--- Given data ---
____________________

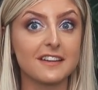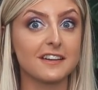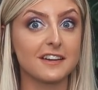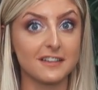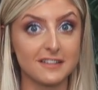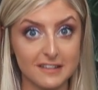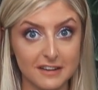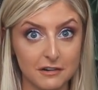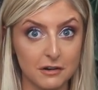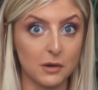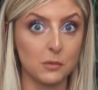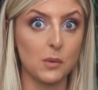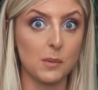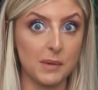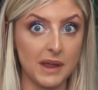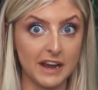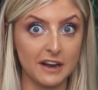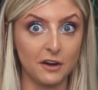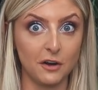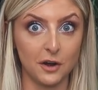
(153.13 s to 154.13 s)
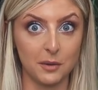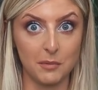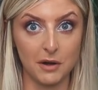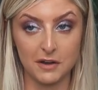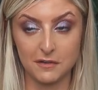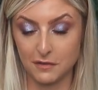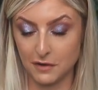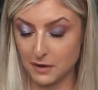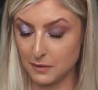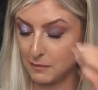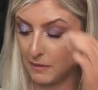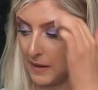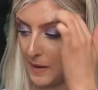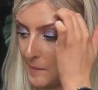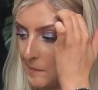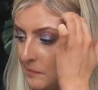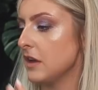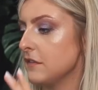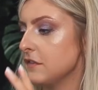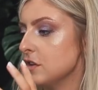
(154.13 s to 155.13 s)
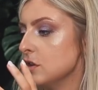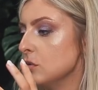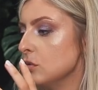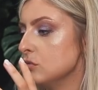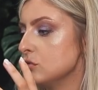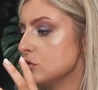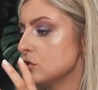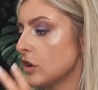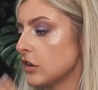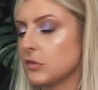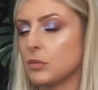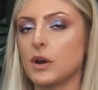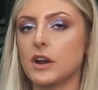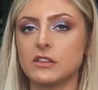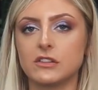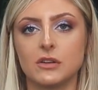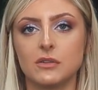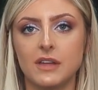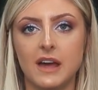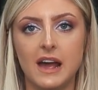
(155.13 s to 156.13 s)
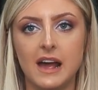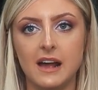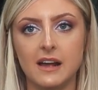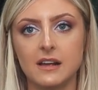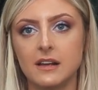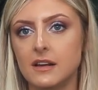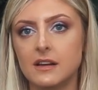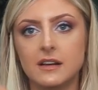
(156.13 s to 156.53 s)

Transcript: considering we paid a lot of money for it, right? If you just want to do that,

____________________

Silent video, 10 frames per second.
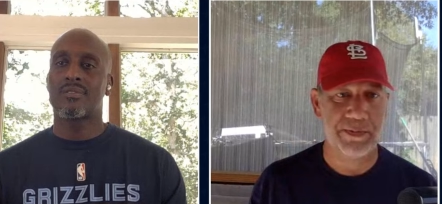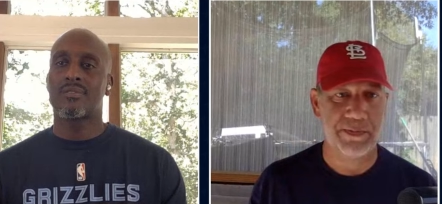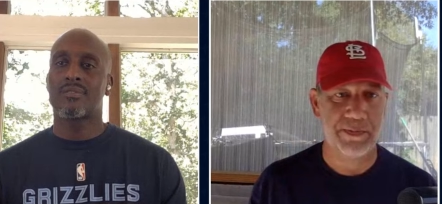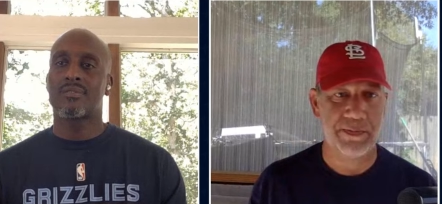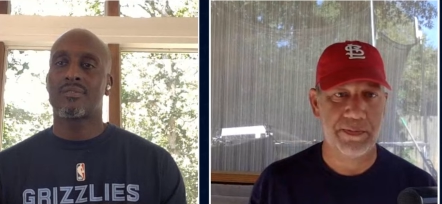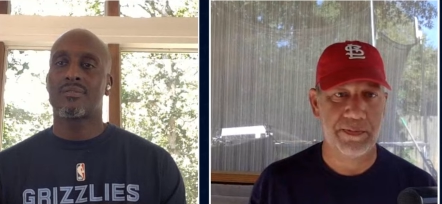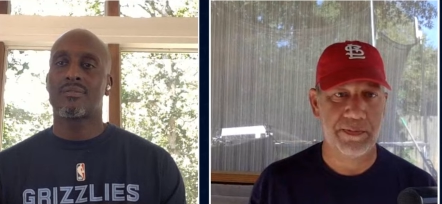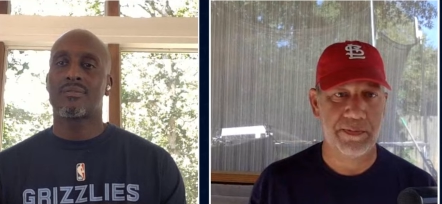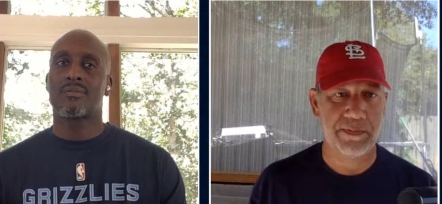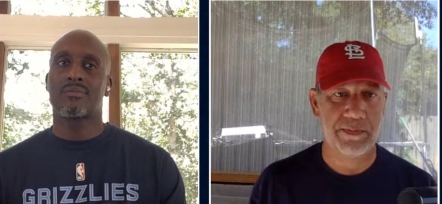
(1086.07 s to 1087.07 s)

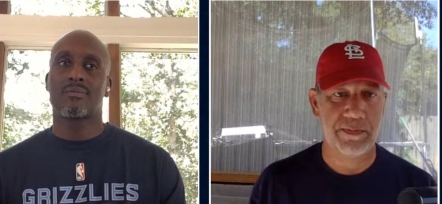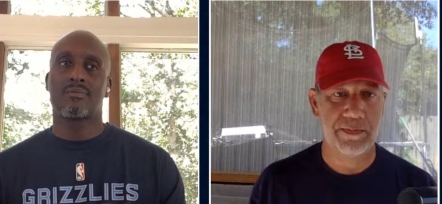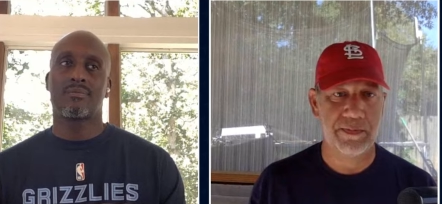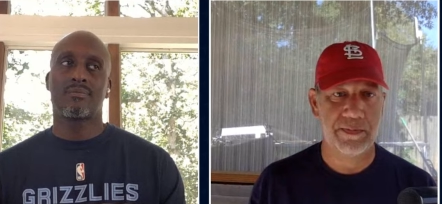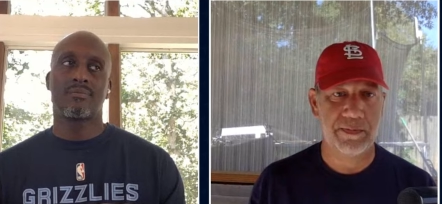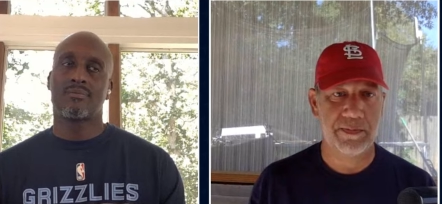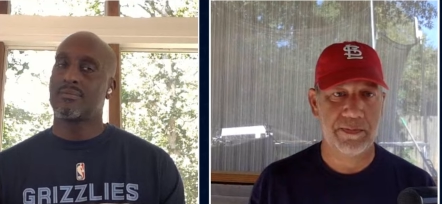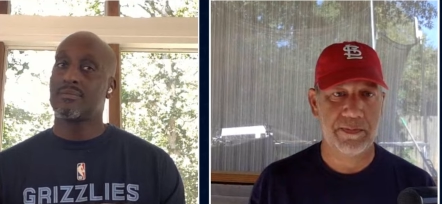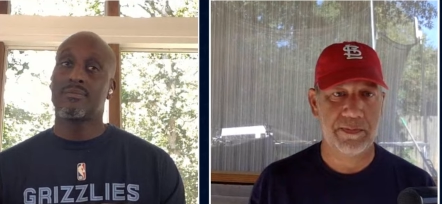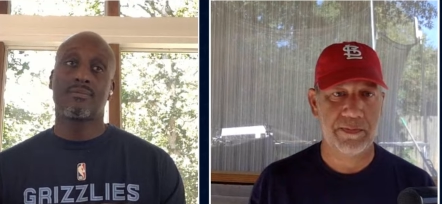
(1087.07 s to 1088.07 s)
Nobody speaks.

____________________

--- What to do ---
Please repeat the lines of the material above exactly, starting with the line that contains "(153.13 s to 154.13 s)" and ending with the line that contains "Transcript: considering we". Leave the pictures out.

--- Answer box ---
(153.13 s to 154.13 s)
(154.13 s to 155.13 s)
(155.13 s to 156.13 s)
(156.13 s to 156.53 s)

Transcript: considering we paid a lot of money for it, right? If you just want to do that,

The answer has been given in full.